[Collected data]
# # # # #

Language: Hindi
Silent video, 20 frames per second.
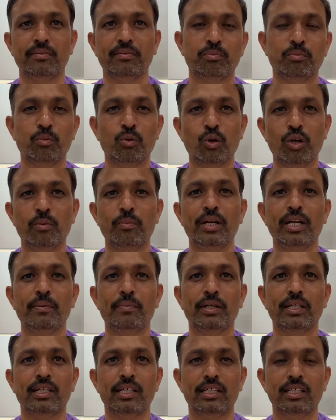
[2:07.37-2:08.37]
बोल भी नहीं
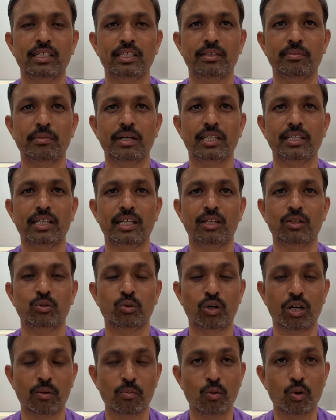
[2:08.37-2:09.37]
पाता था किसी से बात करने
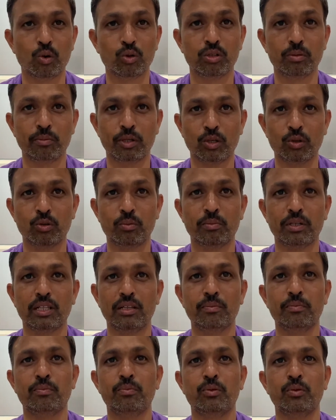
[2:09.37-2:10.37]
थोड़ा बोलो तो मेरे को
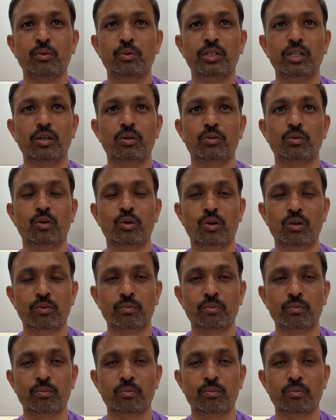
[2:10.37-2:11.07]
मतलब रुक जाऊं और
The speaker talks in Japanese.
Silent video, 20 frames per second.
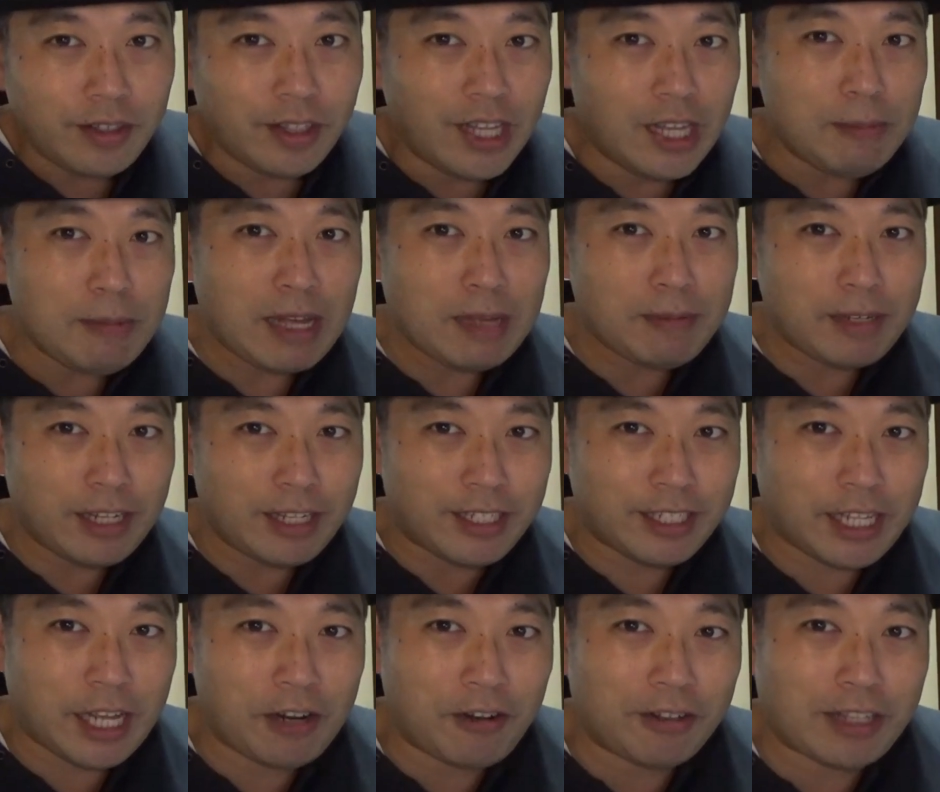今はまだ
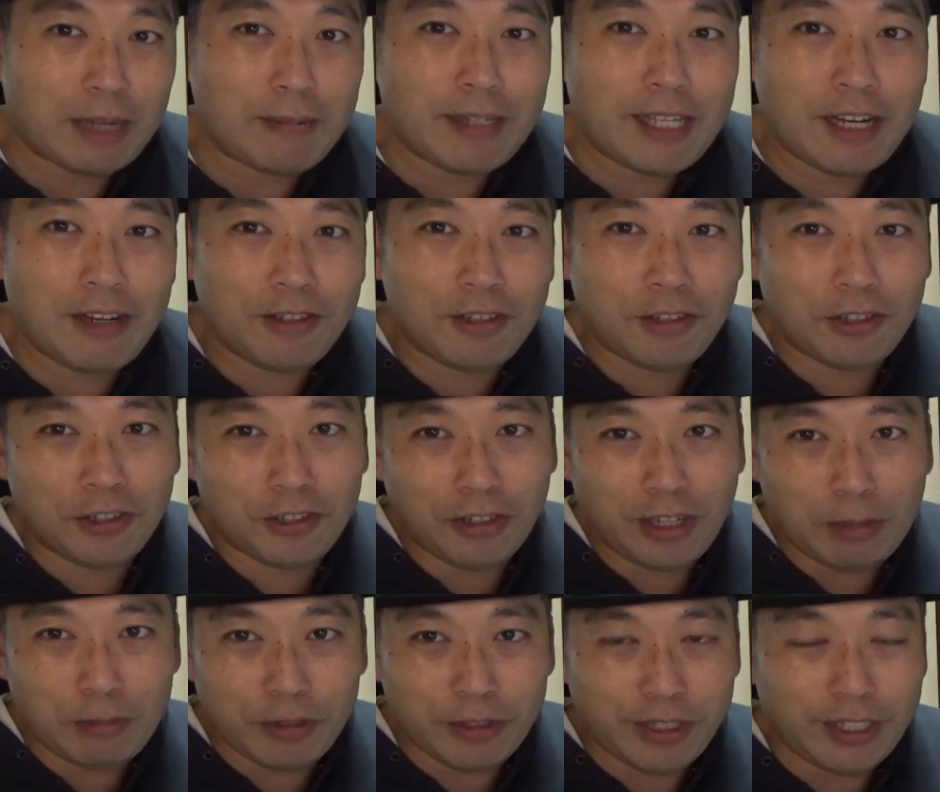力を貯めてる状況
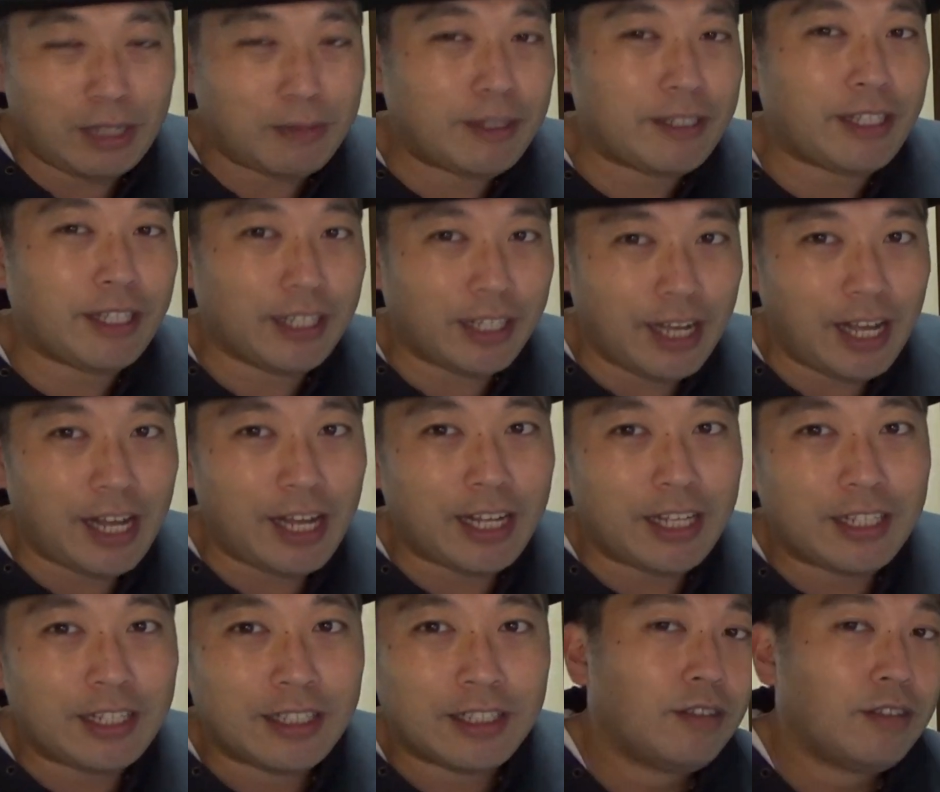かもしれませんが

# # # # #

Exercise brief: Could you return each line, unchanged, from the line containing "[2:07.37-2:08.37]" through the last line of the entries above, leaving out the pictures?

Result of the task:
[2:07.37-2:08.37]
बोल भी नहीं
[2:08.37-2:09.37]
पाता था किसी से बात करने
[2:09.37-2:10.37]
थोड़ा बोलो तो मेरे को
[2:10.37-2:11.07]
मतलब रुक जाऊं और
The speaker talks in Japanese.
Silent video, 20 frames per second.
今はまだ
力を貯めてる状況
かもしれませんが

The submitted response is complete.